Following this great QA here, I have some basic questions on performing hypothesis test for categorical predictors while controlling for the effect of other predictors (continuous):
Suppose I have a categorical predictor C with 3 levels C1, C2, and C3, and a continuous predictor called Z that I want to control for while performing a one-sided Wald test on the coefficients of the dummy variables of C (C1, C2, and C3).

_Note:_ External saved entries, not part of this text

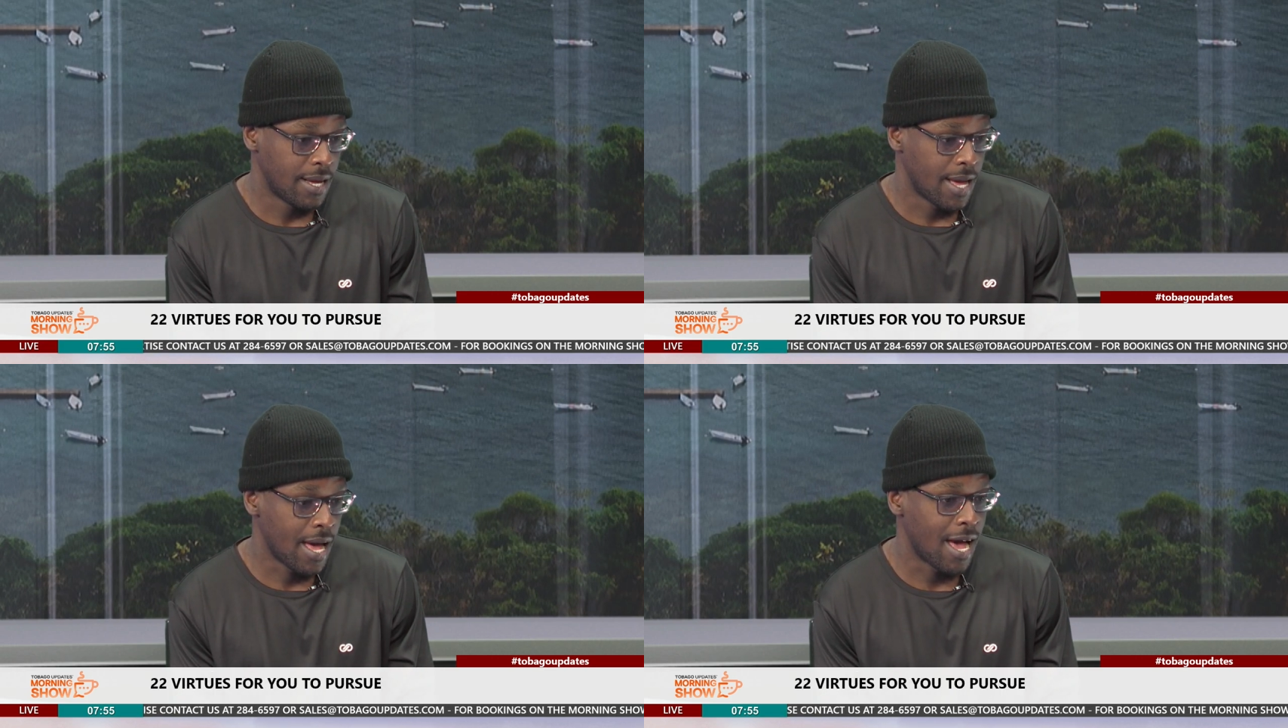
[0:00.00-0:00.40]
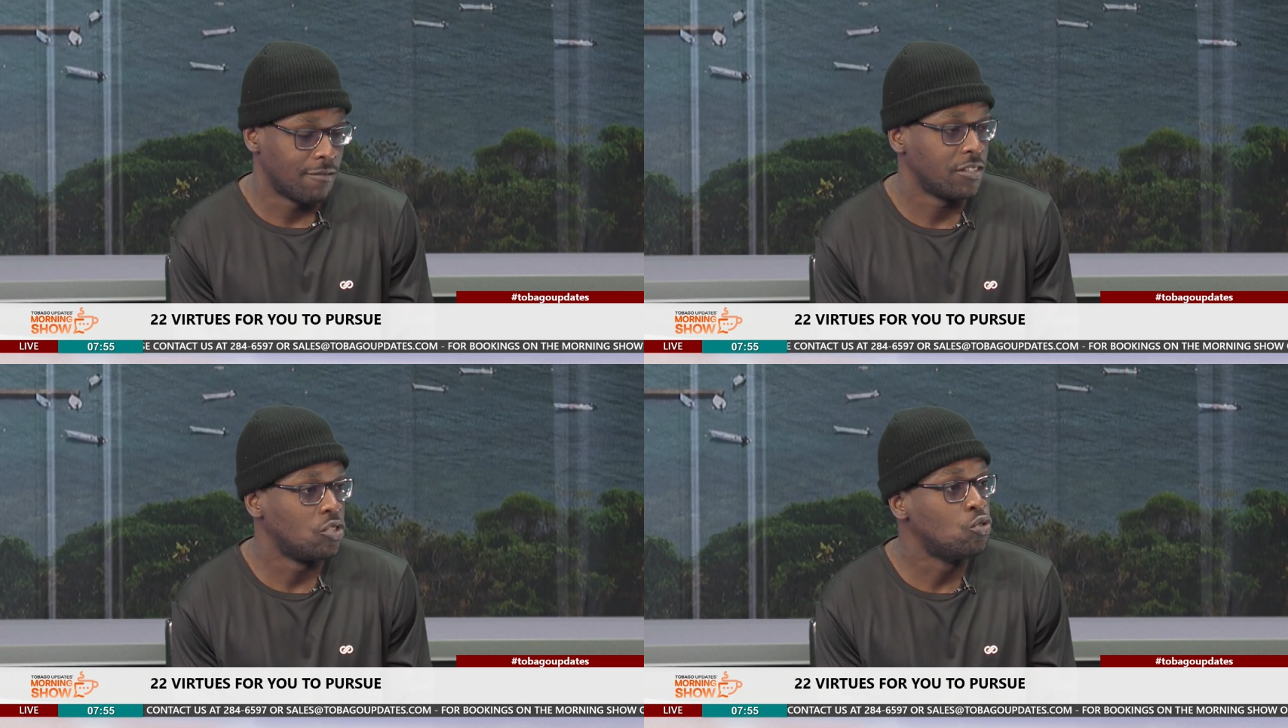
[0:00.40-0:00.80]
I have
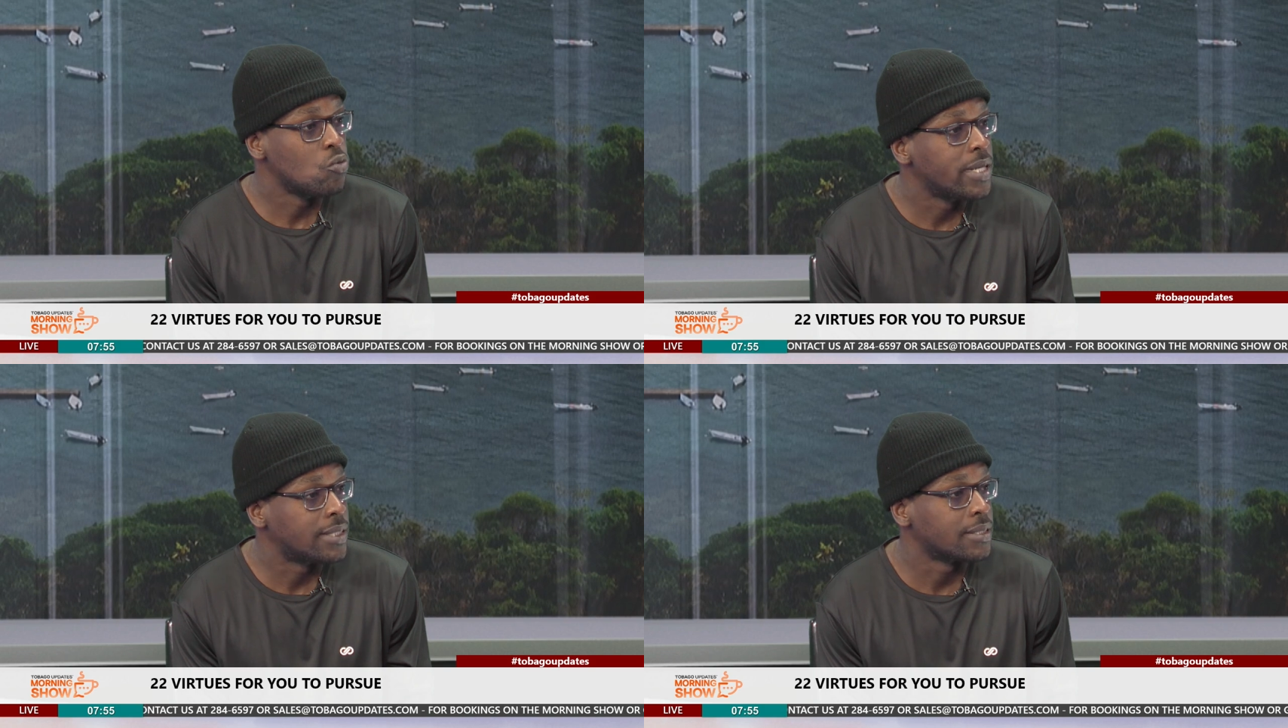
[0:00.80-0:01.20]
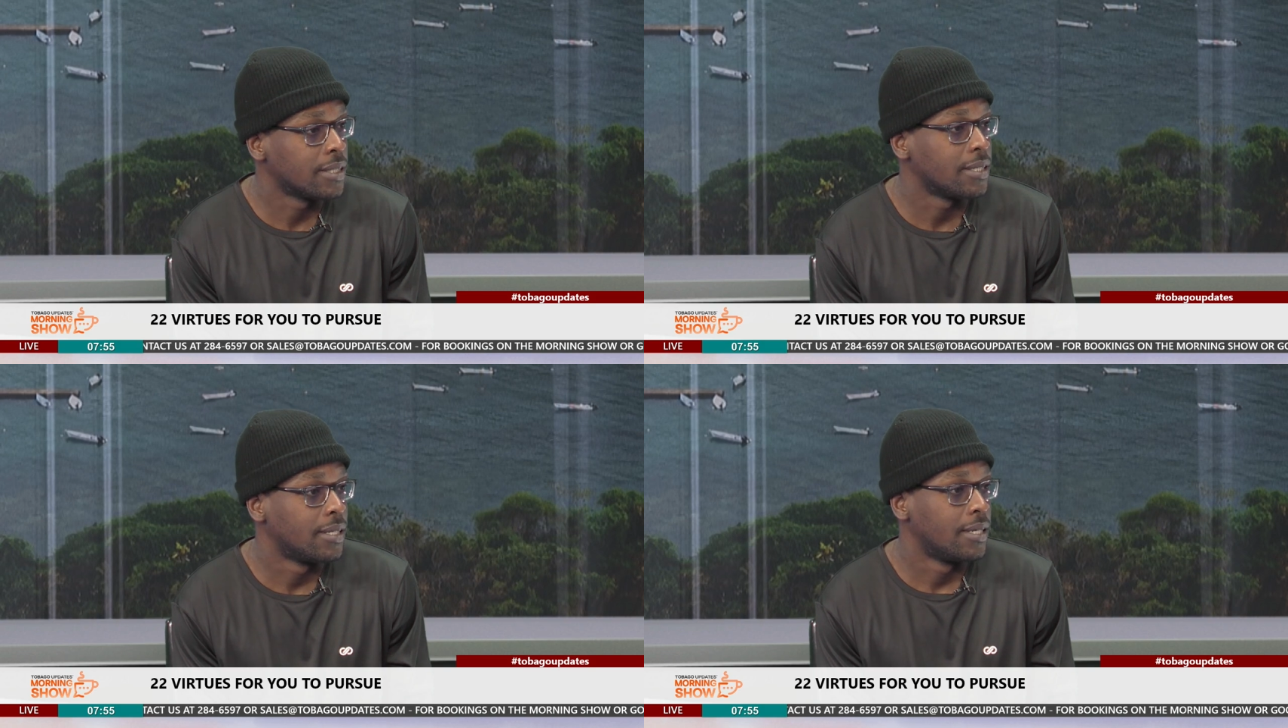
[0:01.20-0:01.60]
to do it
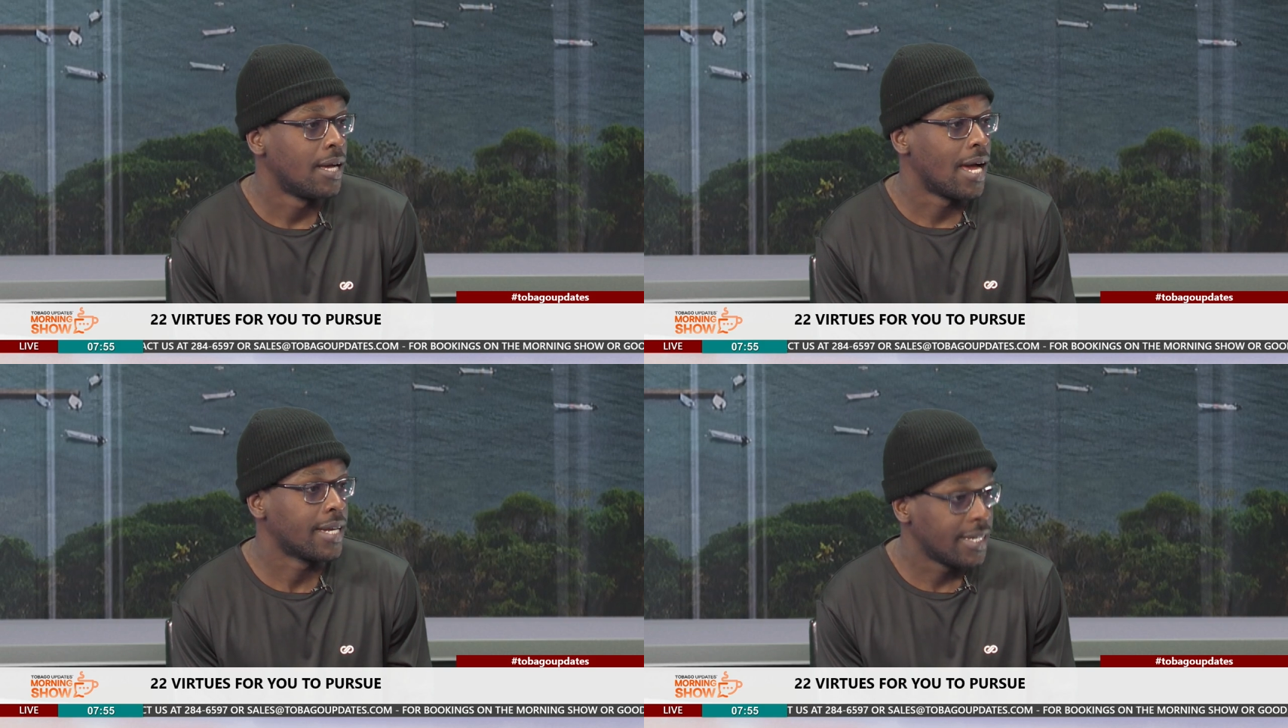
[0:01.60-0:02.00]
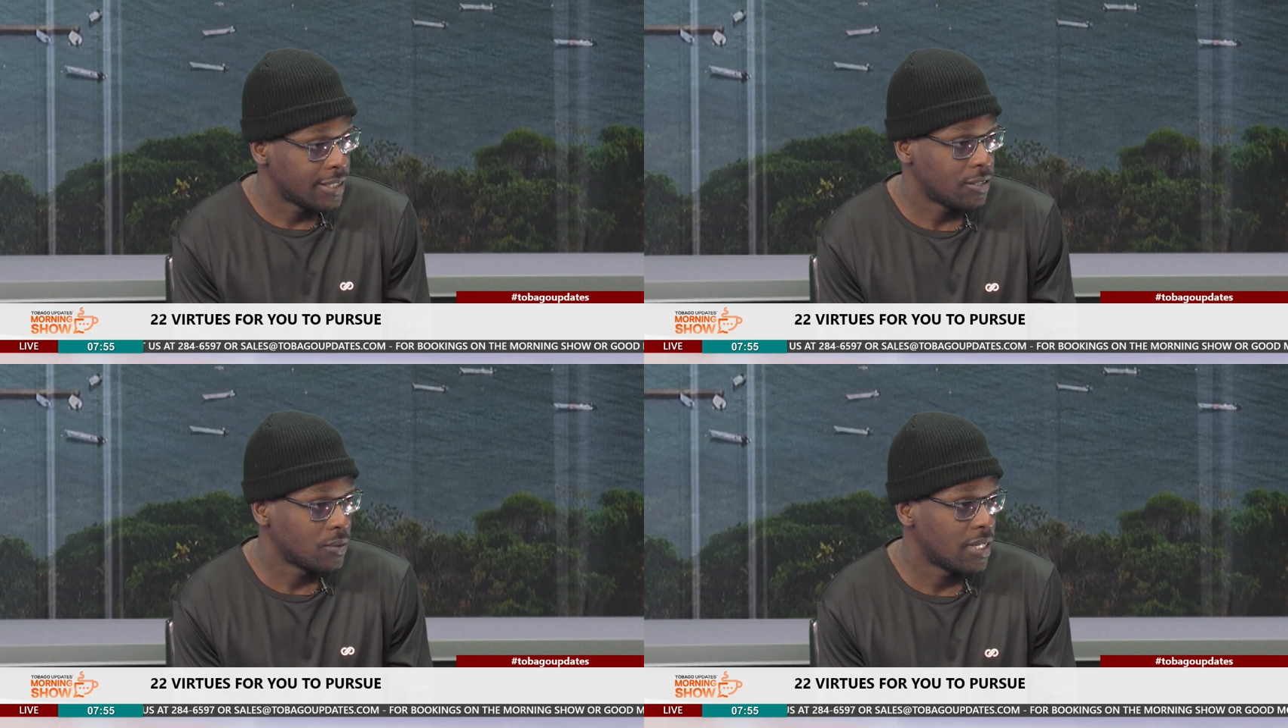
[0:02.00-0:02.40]
and get
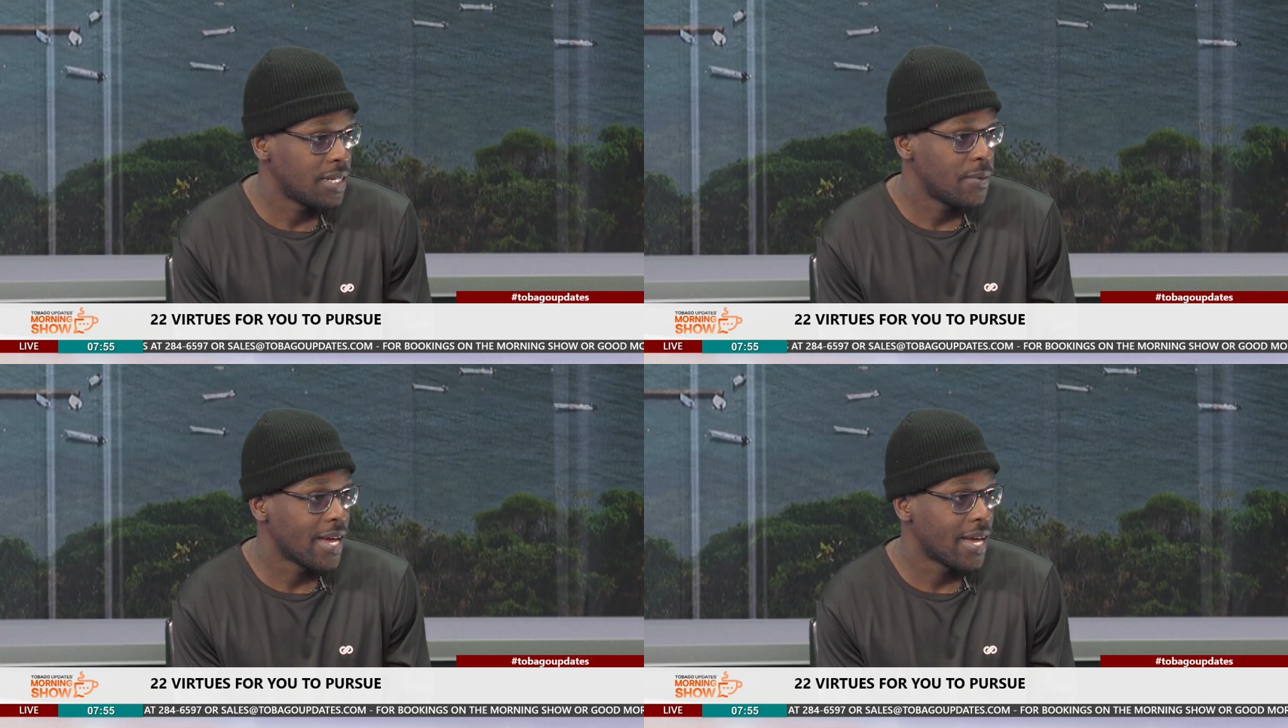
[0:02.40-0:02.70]
it out of the way.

As @COOLSerdash suggested one can exclude the intercept to avoid having coefficients denoting the difference to the base:
my.mod <- glm(y ~ Z + C - 1, data = data, family = "binomial")
summary(my.mod) # no intercept model
Coefficients:
Estimate Std. Error z value Pr(>|z|)
Z 0.002264 0.001094 2.070 0.038465 *
C1 -3.989979 1.139951 -3.500 0.000465 ***
C2 -4.665422 1.109370 -4.205 2.61e-05 ***
C3 -5.330183 1.149538 -4.637 3.54e-06 ***
---
Signif. codes: 0 ‘***’ 0.001 ‘**’ 0.01 ‘*’ 0.05 ‘.’ 0.1 ‘ ’ 1
- Does the exclusion of intercept affect
Z? In other words, in these scenarios, what's the point of having intercept, when one is not interested in comparing the effect of levels of C compared to baseC1? - Does the same approach apply to linear regression?
- And to my understanding, here I'm performing three one-sided Wald tests (using z scores) which needs correction for multiple tests, to make sure alpha is still 0.05, is that right?